Gegen Hartz sind sogar Engel machtlos

Keine Herberge, keine Heimat, keine Arbeit – Maria, Josef und das Jesuskind wären in Köln wohl im Container gelandet. Die Weihnachtsgeschichte rührt die Menschen auch heute noch an, weil sie die Sichtweise der kleinen Leute wiedergibt

Von Franz Meurer

Weihnachten haben wir es mit einer Problemfamilie zu tun. Obwohl hochschwanger, begleitet Maria ihren Mann auf der Reise zur Volkszählung. Ohne rechte Einsicht in die notwendige Daseinsfürsorge: Für ein Hotel fehlt das Geld. Das Kind kommt in einem Stall zur Welt und liegt in der berühmten Futterkrippe. Trotz tatkräftiger Hilfe der Hirtenleute verschlimmert sich die Lage – das Ehepaar muss fliehen und in Ägypten Asyl beantragen. Vater Josef begreift, dass die Familie seit der Geburt des Sohnes zu den politisch Verfolgten zählt.

Gerade hatte sich Josef eine kleine Ich-AG in Nazareth aufgebaut. Nun kann er nicht einmal in die Schreinerei zurück, um die wichtigsten Werkzeuge auf die Flucht mitzunehmen. Überhaupt scheint es eine loser-family zu sein, zu der man besser Abstand hält. „Meide den Kontakt mit Verlierern, das macht dich selber schwach“, wird der Satz einer Body-Building-Meisterin aus den USA überliefert.

Ohne unsichtbare Hand hätte bei den biblischen Flüchtlingen gar nichts geklappt. Sieben Mal intervenieren die Engel. Vor der Geburt sieht es so aus, als würde Maria allein erziehende Mutter. Da er sich nicht als Vater sieht, will Josef zwar auf die mögliche Steinigung der Ehebrecherin verzichten, will sich aber von ihr trennen. Der Engel kann ihn umstimmen. Auch Maria begreift erst durch den Engel Gabriel, was auf sie zukommt.

Auf ihrem Leitbildprozess folgen die drei Weisen ihrem Stern. Kein statischer Leuchtturm zieht sie an, sondern sie entwickeln eine Vorstellung als „Anhänger des Weges“ (Paulus). Eine böse Falle tut sich auf, als sie im Traum dem lokalen Machthaber begegnen. Die Engel können sie bewegen, nicht zu Herodes zurückzukehren. In Wut und Raserei entschließt sich dieser zum Massenmord.

Die Weihnachtsgeschichte rührt die Menschen bis heute an, weil sie sich aus der Sicht der kleinen Leute entwickelt: keine Herberge, keine Heimat, kein Schutz, keine Arbeit.

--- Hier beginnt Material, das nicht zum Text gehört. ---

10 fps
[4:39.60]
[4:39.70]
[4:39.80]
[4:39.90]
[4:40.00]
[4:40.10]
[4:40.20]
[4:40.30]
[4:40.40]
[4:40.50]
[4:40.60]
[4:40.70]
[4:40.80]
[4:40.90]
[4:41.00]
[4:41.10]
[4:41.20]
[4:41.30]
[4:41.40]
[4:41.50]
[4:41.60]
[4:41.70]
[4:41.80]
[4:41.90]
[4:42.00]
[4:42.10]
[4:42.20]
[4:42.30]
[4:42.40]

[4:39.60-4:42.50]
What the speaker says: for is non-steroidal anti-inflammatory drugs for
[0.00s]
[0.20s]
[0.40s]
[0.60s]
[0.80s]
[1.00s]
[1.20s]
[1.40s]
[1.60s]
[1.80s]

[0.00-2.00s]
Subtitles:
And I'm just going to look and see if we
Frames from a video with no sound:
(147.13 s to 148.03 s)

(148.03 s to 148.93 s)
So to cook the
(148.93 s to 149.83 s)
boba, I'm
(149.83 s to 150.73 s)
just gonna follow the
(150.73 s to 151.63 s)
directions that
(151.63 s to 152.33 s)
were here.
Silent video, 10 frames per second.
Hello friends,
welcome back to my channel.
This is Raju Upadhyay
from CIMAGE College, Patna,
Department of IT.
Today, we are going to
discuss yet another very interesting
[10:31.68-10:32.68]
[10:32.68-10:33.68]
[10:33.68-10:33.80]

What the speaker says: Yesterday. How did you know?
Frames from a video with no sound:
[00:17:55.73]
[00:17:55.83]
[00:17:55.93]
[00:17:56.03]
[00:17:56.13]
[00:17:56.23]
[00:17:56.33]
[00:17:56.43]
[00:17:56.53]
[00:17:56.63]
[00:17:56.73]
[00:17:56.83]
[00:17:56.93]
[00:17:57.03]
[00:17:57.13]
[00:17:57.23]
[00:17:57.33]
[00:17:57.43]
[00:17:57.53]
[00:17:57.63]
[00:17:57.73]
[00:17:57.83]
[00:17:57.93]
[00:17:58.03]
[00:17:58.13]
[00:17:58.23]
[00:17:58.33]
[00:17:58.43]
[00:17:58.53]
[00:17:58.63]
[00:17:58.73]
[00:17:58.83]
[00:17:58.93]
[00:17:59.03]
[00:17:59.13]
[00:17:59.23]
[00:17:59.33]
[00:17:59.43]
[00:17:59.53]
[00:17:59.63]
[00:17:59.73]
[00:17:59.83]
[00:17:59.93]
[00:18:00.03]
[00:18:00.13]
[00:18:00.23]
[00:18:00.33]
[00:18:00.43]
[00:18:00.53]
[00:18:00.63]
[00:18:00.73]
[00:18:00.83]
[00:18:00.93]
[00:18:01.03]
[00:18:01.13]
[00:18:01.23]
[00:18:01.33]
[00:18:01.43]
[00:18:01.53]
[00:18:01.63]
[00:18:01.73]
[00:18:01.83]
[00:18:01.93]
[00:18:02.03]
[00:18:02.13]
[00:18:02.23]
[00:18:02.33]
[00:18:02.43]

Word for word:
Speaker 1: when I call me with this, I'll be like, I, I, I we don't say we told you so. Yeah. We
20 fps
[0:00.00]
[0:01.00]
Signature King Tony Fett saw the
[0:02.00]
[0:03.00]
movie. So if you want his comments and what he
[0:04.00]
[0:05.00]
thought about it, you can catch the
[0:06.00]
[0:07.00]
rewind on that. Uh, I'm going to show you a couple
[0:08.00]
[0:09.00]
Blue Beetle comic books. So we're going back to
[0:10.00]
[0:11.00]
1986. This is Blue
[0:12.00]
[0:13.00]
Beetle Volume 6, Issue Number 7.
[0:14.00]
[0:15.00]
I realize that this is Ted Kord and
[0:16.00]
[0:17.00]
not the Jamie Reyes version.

Die Geschichte ist politisch, weil sie in Menschen guten Willens die Frage befördert, was notwendig ist, damit ein Kind gut leben kann.

Bei Kindern sind unsere Instinkte noch in Ordnung. Fast jede und jeder möchte, dass sie eine Chance bekommen zu einem guten Leben. Was braucht die junge Familie? „Ohne Ort kein Glück“ (Peter Handke). Doch Maria, Josef und das Jesuskind haben keinen Ort. Kommen sie als Asylsuchende in ein Containerlager? Dürfen sie dort selber kochen. Oder gibt es Sammelverpflegung? Stürzt sich Josef gar in den Suff, um seine Unfähigkeit, dem Kind eine Zukunft zu öffnen, zu betäuben? Begegnet die Familie weiterhin Menschen, die sich anrühren lassen, vielleicht auf Vermittlung eines Engels, wie die Hirten und die drei Weisen? Hans Magnus Enzensberger sagt: „Selbst in reichen Gesellschaften kann morgen jeder von uns überflüssig werden. Wohin mit ihm?“

„Der Mensch ist zur Arbeit geboren, wie der Vogel zum Flug“ (Papst Pius XII). Finden Maria und Josef in Ägypten Arbeit? Ohne Arbeit keine Heimat. Ohne Arbeit keine Würde. Aus Sicht der Christlichen Soziallehre ist Arbeit nicht nur ein Grundrecht, sondern ein Grundwert. Können die Eltern ihr Kind mit dem Ertrag der eigenen Hände Arbeit großziehen? Peter Hartz antwortet auf die Frage nach dem Grund für Massenarbeitslosigkeit: „Die unglaubliche Gleichgültigkeit der Gesellschaft diesem Problem gegenüber.“

Es sind Grundfragen des Zusammenlebens, die Weihnachten in den Blick kommen. Nicht immer weisen die Engel die Wege zur Problemlösung.

Der Autor arbeitet als Pfarrer in Höhenberg-Vingst und engagiert sich unter anderem für Arbeitslose. Er ist erster alternativer Ehrenbürger der Stadt Köln.